What you are asked to do: Beginning with the first line below, output every record verbatim and leave out the images.

•••

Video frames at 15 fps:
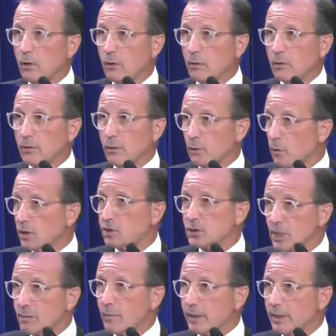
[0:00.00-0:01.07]
You're our
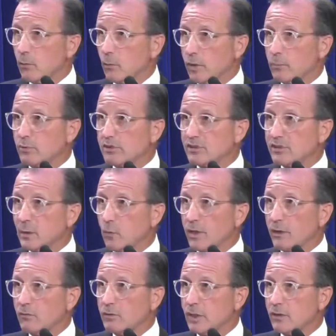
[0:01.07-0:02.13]
chairman, and we appreciate what
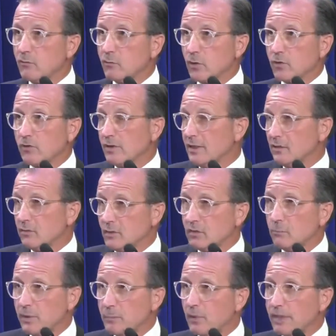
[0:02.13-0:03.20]
you've done for us, and this has
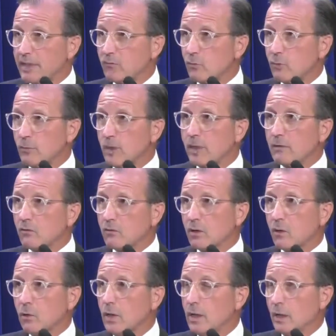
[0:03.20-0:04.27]
been planned for a month.
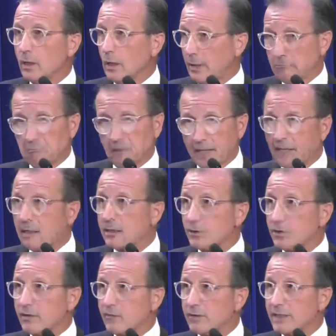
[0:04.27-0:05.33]
So I cleared
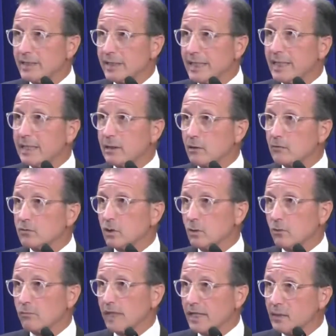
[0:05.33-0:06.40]
everything to get here. So
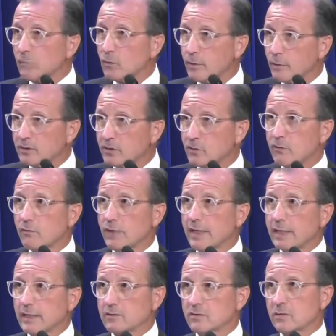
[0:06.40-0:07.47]
thank you very much for inviting
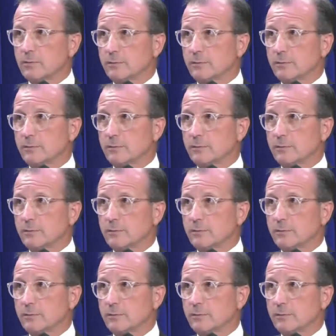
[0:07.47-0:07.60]
us.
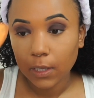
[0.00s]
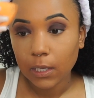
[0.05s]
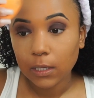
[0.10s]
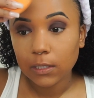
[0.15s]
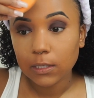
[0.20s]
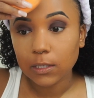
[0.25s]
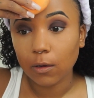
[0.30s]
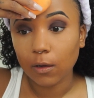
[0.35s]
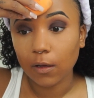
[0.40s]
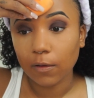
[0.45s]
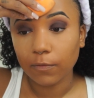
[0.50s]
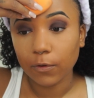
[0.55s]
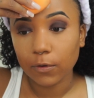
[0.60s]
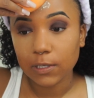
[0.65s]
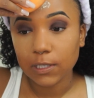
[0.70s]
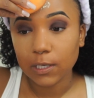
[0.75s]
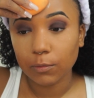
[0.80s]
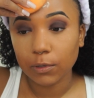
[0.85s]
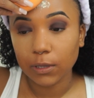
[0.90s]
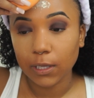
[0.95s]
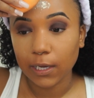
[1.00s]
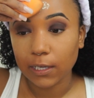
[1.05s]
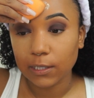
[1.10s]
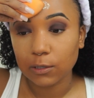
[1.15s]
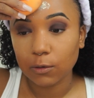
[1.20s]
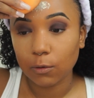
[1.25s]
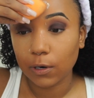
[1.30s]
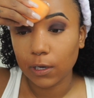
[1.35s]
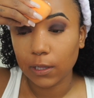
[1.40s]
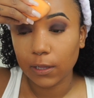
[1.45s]
So if you're someone that gets
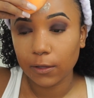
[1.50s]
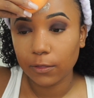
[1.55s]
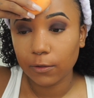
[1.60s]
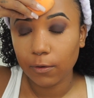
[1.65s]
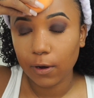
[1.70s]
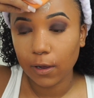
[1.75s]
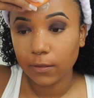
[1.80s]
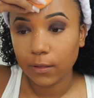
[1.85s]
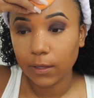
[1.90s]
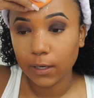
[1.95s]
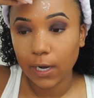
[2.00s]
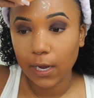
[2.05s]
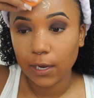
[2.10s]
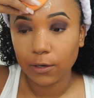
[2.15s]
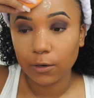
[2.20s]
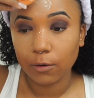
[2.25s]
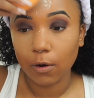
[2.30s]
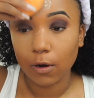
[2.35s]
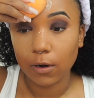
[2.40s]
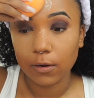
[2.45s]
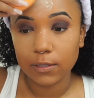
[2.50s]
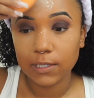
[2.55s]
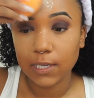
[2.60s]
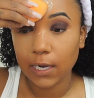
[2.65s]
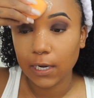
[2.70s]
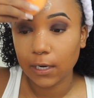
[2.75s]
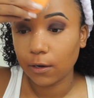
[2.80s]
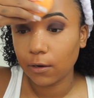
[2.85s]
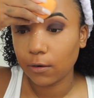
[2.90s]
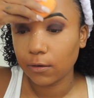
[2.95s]
oily throughout the day and you are
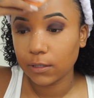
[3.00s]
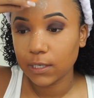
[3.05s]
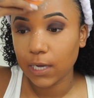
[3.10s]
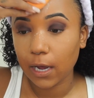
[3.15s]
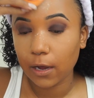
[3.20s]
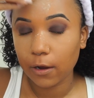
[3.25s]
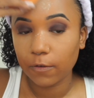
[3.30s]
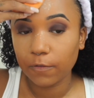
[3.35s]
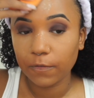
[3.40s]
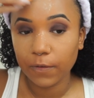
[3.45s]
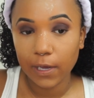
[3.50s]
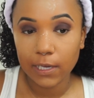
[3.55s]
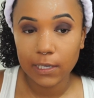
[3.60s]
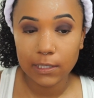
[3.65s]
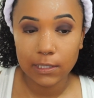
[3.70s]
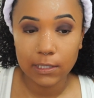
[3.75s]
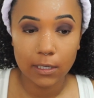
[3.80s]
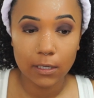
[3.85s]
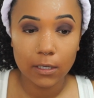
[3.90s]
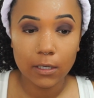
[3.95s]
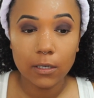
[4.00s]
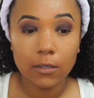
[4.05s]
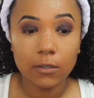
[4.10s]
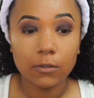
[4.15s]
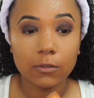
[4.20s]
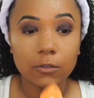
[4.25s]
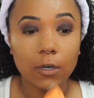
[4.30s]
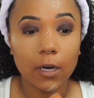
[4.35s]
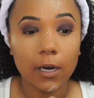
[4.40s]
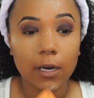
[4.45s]
setting your entire face,
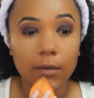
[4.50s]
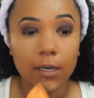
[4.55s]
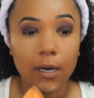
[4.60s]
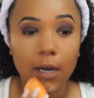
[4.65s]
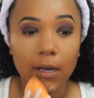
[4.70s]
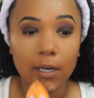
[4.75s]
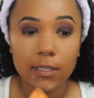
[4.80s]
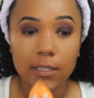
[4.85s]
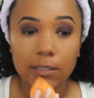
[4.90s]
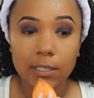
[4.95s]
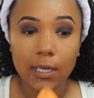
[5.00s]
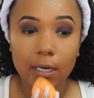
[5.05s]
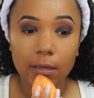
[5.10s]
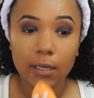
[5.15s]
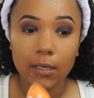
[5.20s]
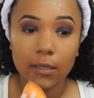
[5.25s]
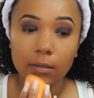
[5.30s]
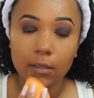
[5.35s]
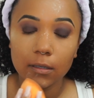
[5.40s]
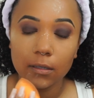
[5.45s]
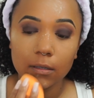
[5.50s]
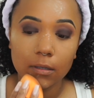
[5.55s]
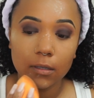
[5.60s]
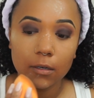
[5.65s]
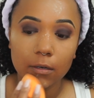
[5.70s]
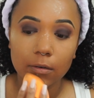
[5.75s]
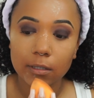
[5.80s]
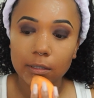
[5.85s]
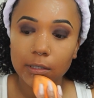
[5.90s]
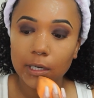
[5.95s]
try not setting
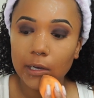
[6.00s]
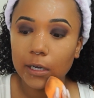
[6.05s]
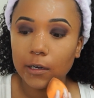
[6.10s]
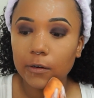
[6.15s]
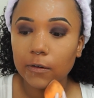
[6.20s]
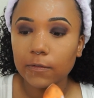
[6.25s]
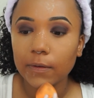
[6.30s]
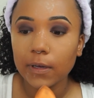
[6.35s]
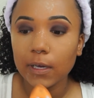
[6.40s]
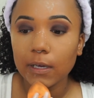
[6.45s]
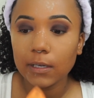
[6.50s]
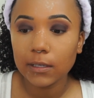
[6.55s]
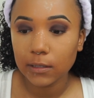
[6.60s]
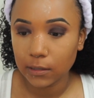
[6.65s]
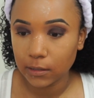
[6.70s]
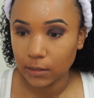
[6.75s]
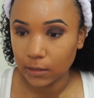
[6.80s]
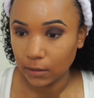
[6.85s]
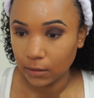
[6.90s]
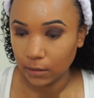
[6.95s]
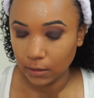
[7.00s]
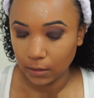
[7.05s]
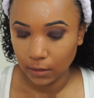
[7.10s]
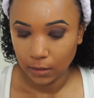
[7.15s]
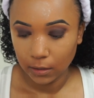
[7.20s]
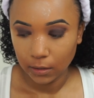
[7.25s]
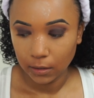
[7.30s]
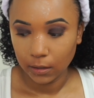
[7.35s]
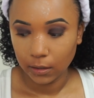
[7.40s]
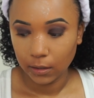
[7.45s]
your entire face
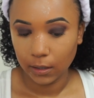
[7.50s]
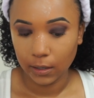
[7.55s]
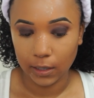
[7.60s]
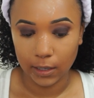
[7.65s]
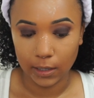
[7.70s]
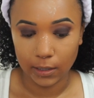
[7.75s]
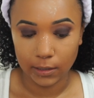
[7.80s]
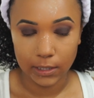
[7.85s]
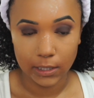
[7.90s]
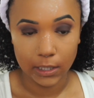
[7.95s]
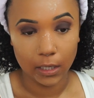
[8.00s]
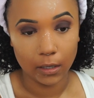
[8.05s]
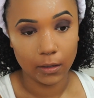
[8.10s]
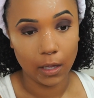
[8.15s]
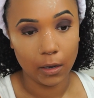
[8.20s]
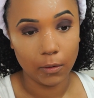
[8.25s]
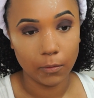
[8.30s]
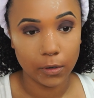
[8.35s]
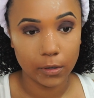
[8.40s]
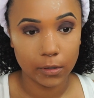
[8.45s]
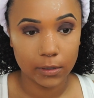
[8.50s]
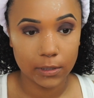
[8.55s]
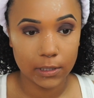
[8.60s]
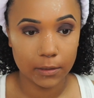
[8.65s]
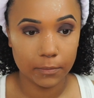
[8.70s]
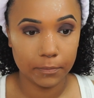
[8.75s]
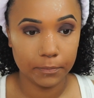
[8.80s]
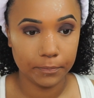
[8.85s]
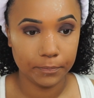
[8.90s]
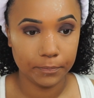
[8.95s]
and see how that works.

•••

Response box:
Video frames at 15 fps:
[0:00.00-0:01.07]
You're our
[0:01.07-0:02.13]
chairman, and we appreciate what
[0:02.13-0:03.20]
you've done for us, and this has
[0:03.20-0:04.27]
been planned for a month.
[0:04.27-0:05.33]
So I cleared
[0:05.33-0:06.40]
everything to get here. So
[0:06.40-0:07.47]
thank you very much for inviting
[0:07.47-0:07.60]
us.
[0.00s]
[0.05s]
[0.10s]
[0.15s]
[0.20s]
[0.25s]
[0.30s]
[0.35s]
[0.40s]
[0.45s]
[0.50s]
[0.55s]
[0.60s]
[0.65s]
[0.70s]
[0.75s]
[0.80s]
[0.85s]
[0.90s]
[0.95s]
[1.00s]
[1.05s]
[1.10s]
[1.15s]
[1.20s]
[1.25s]
[1.30s]
[1.35s]
[1.40s]
[1.45s]
So if you're someone that gets
[1.50s]
[1.55s]
[1.60s]
[1.65s]
[1.70s]
[1.75s]
[1.80s]
[1.85s]
[1.90s]
[1.95s]
[2.00s]
[2.05s]
[2.10s]
[2.15s]
[2.20s]
[2.25s]
[2.30s]
[2.35s]
[2.40s]
[2.45s]
[2.50s]
[2.55s]
[2.60s]
[2.65s]
[2.70s]
[2.75s]
[2.80s]
[2.85s]
[2.90s]
[2.95s]
oily throughout the day and you are
[3.00s]
[3.05s]
[3.10s]
[3.15s]
[3.20s]
[3.25s]
[3.30s]
[3.35s]
[3.40s]
[3.45s]
[3.50s]
[3.55s]
[3.60s]
[3.65s]
[3.70s]
[3.75s]
[3.80s]
[3.85s]
[3.90s]
[3.95s]
[4.00s]
[4.05s]
[4.10s]
[4.15s]
[4.20s]
[4.25s]
[4.30s]
[4.35s]
[4.40s]
[4.45s]
setting your entire face,
[4.50s]
[4.55s]
[4.60s]
[4.65s]
[4.70s]
[4.75s]
[4.80s]
[4.85s]
[4.90s]
[4.95s]
[5.00s]
[5.05s]
[5.10s]
[5.15s]
[5.20s]
[5.25s]
[5.30s]
[5.35s]
[5.40s]
[5.45s]
[5.50s]
[5.55s]
[5.60s]
[5.65s]
[5.70s]
[5.75s]
[5.80s]
[5.85s]
[5.90s]
[5.95s]
try not setting
[6.00s]
[6.05s]
[6.10s]
[6.15s]
[6.20s]
[6.25s]
[6.30s]
[6.35s]
[6.40s]
[6.45s]
[6.50s]
[6.55s]
[6.60s]
[6.65s]
[6.70s]
[6.75s]
[6.80s]
[6.85s]
[6.90s]
[6.95s]
[7.00s]
[7.05s]
[7.10s]
[7.15s]
[7.20s]
[7.25s]
[7.30s]
[7.35s]
[7.40s]
[7.45s]
your entire face
[7.50s]
[7.55s]
[7.60s]
[7.65s]
[7.70s]
[7.75s]
[7.80s]
[7.85s]
[7.90s]
[7.95s]
[8.00s]
[8.05s]
[8.10s]
[8.15s]
[8.20s]
[8.25s]
[8.30s]
[8.35s]
[8.40s]
[8.45s]
[8.50s]
[8.55s]
[8.60s]
[8.65s]
[8.70s]
[8.75s]
[8.80s]
[8.85s]
[8.90s]
[8.95s]
and see how that works.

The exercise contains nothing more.